It may be the ultimate government-gone-wrong story.
David and Lourdes Garrett bought a rundown townhouse from New Orleans and planned to repair and rent it.
But weeks later, without any notice, the city dispatched a bulldozer and leveled it.
And then it sent the couple a bill for $11,000.
Now a lawsuit has been filed by the Pacific Legal Foundation against the city, seeking compensation for the couple.
“We were blindsided by the city,” David Garrett said in a statement released by the couple’s lawyers. “You deserve at least a phone call or letter from the government – and an opportunity for a hearing – before it sends over a bulldozer. The city’s failure to contact us was simply outrageous.”
PLF said the Garretts recently bought the property from the city, but New Orleans employees apparently sent the only notices about the “demolition” to a party who hadn’t owned the property since the 1990s.
“New Orleans took a wrecking ball to the Garretts’ rights and demolished their dreams in the process,” said J. David Bremmer, a senior attorney for the PLF.
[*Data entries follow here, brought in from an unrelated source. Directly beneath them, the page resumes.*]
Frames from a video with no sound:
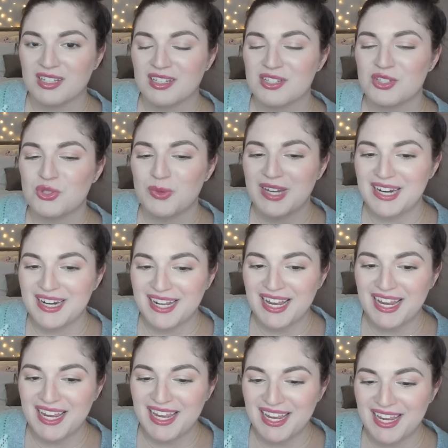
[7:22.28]

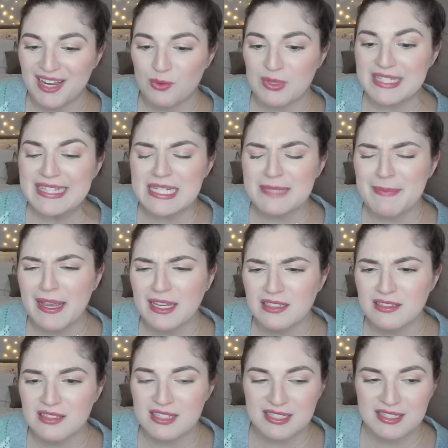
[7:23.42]
Sweetie! Wasn't this back
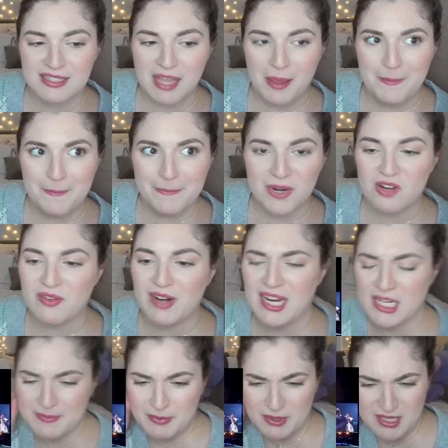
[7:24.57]
in December, right?
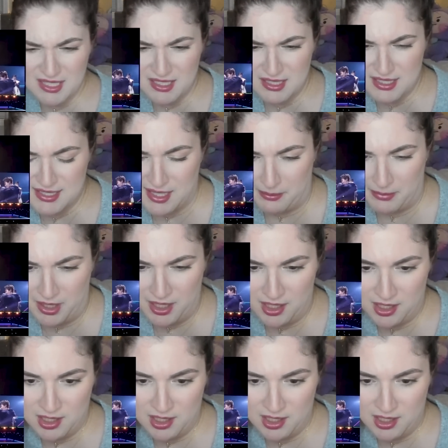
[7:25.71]
His birthday's in December?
“Their experience was straight out of Kafka. They woke up to find their building demolished through a city condemnation process in which they were never named, involved or notified.”
He added: “The city not only failed to reimburse them, it had the gall to charge them for reducing their building to dust. The court must right these wrongs.”
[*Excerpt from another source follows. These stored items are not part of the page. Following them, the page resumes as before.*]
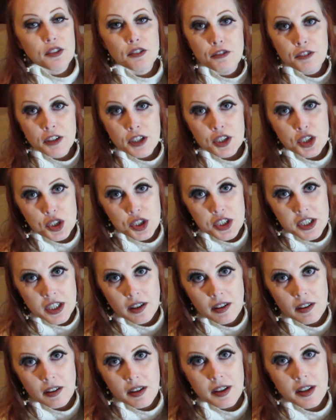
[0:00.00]
are features
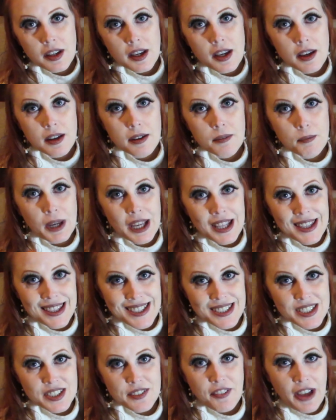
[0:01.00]
here that made
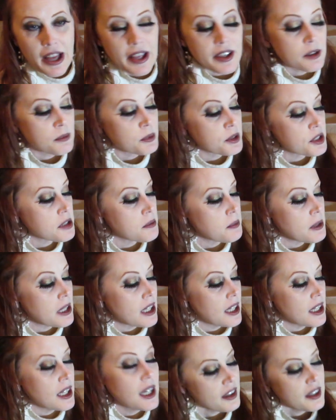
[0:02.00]
this valuable to
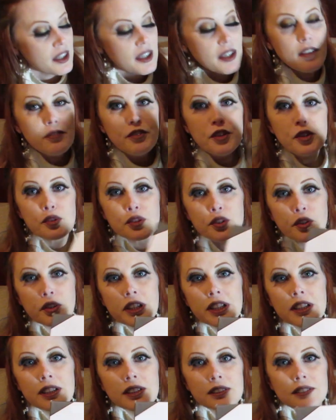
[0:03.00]
me. The view
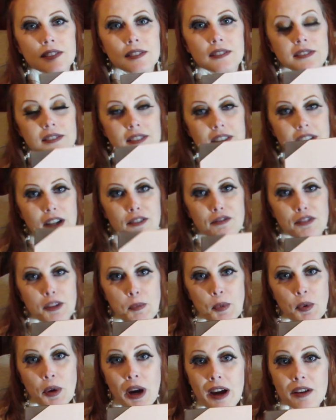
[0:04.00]
screen can
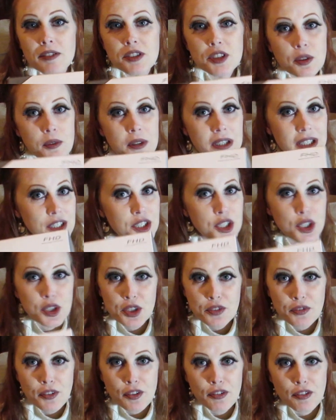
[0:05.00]
flip around, so it is
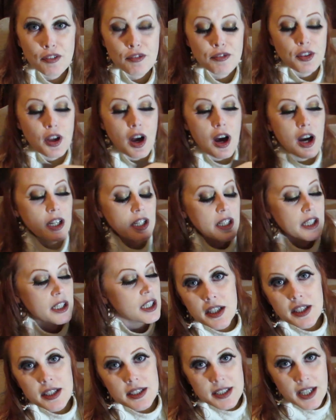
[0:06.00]
useful for vlogging.
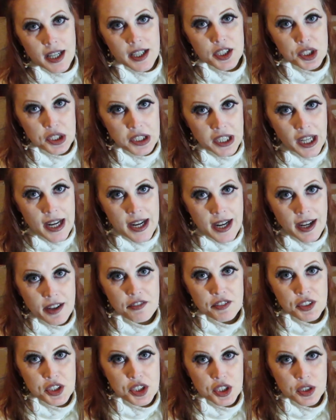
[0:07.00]
It's actually got night
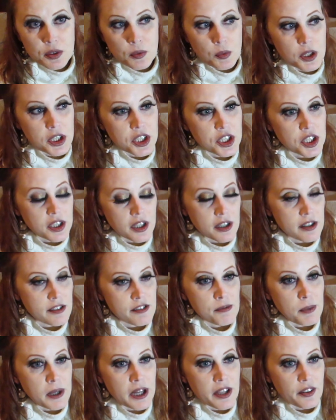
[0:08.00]
vision, which none
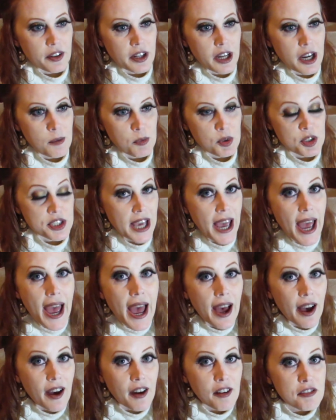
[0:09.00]
of my other cameras
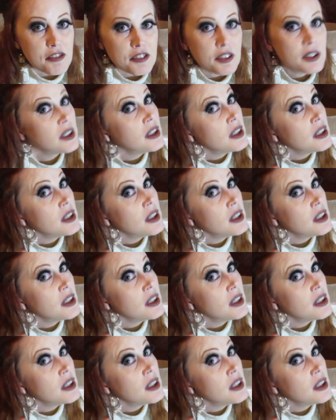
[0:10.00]
have.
The case now is before the 5th Circuit Court of Appeals because a lower federal court told the couple to take the case to state court. But that’s a problem, PFL explained, because New Orleans “has a long history of not paying financial judgments awarded by state courts.”
Nor is a trip through state courts required, the lawyers argue.
“The federal courts should be open to every American who has suffered a constitutional wrong,” said Breemer. “The Constitution’s protections for property rights are among its most important guarantees, and federal courts cannot take a back seat in enforcing them.”
Garrett said he and his wife “bought this building intending either to upgrade it and rent it out, or sell it quickly.”
“But we didn’t have time to make our decision,” he said. “We were blindsided by the city. You deserve at least a phone call or letter from the government – and an opportunity for a hearing – before it sends over a bulldozer. The city’s failure to contact us was simply outrageous. We are asking the courts to give us justice and teach the city it can’t treat anyone this way.”
The legal team is arguing not only that the couple deserves compensation for the city’s destruction of their property but that the federal court is an appropriate venue in which to seek that result.
The complaint points out that it was the city itself that had owned “and neglected” the property for 17 years.
Then it sold the building “without any notice of defect or danger,” and the sale was recorded by the city.
“The city’s treatment of the Garretts violates multiple constitutional provisions,” the filing contends. “The most obvious problem is the city’s failure to provide basic due process; i.e., reasonable notice and an opportunity to be heard before the demolition.
“It is highly unlikely that demolition would have occurred if the city had fulfilled its basic due process obligations and contacted and listened to the Garretts. But it did occur, and the resulting destruction of the Garretts’ building in an unreasonable manner and without just compensation created additional, substantive constitution injuries.”
The complaint explains the city obtained the property in a tax sale in 1998 but apparently didn’t realize it owned the asset, because it tried to impose code violations against Charles Jett over the subsequent years.
When the Garretts bought the building for $7,000, they were not told of any defect, and “the sale was documented, notarized, and then duly recorded in the city conveyance office.”
The Garretts paid the property taxes on the structure on Jan. 25, 2016, so the city had been freshly reminded of its ownership. But four days later, city workers demolished it.
The district court claimed the couple had to settle with the city in state court, but the brief explains this is not a typical “takings” case.
The case charges violations of the Fourth Amendment, Due Process and more.
“The Fourth Amendment prohibits the unreasonable seizure of private property,” the lawyers said. “This guarantee applies in the civil, as well as criminal, context.”
Also, they wrote, “The city’s demonstrated reluctance to pay state court compensation awards is a perfectly understandable and legitimate reason for the Garretts to file their federal takings claim in federal court.”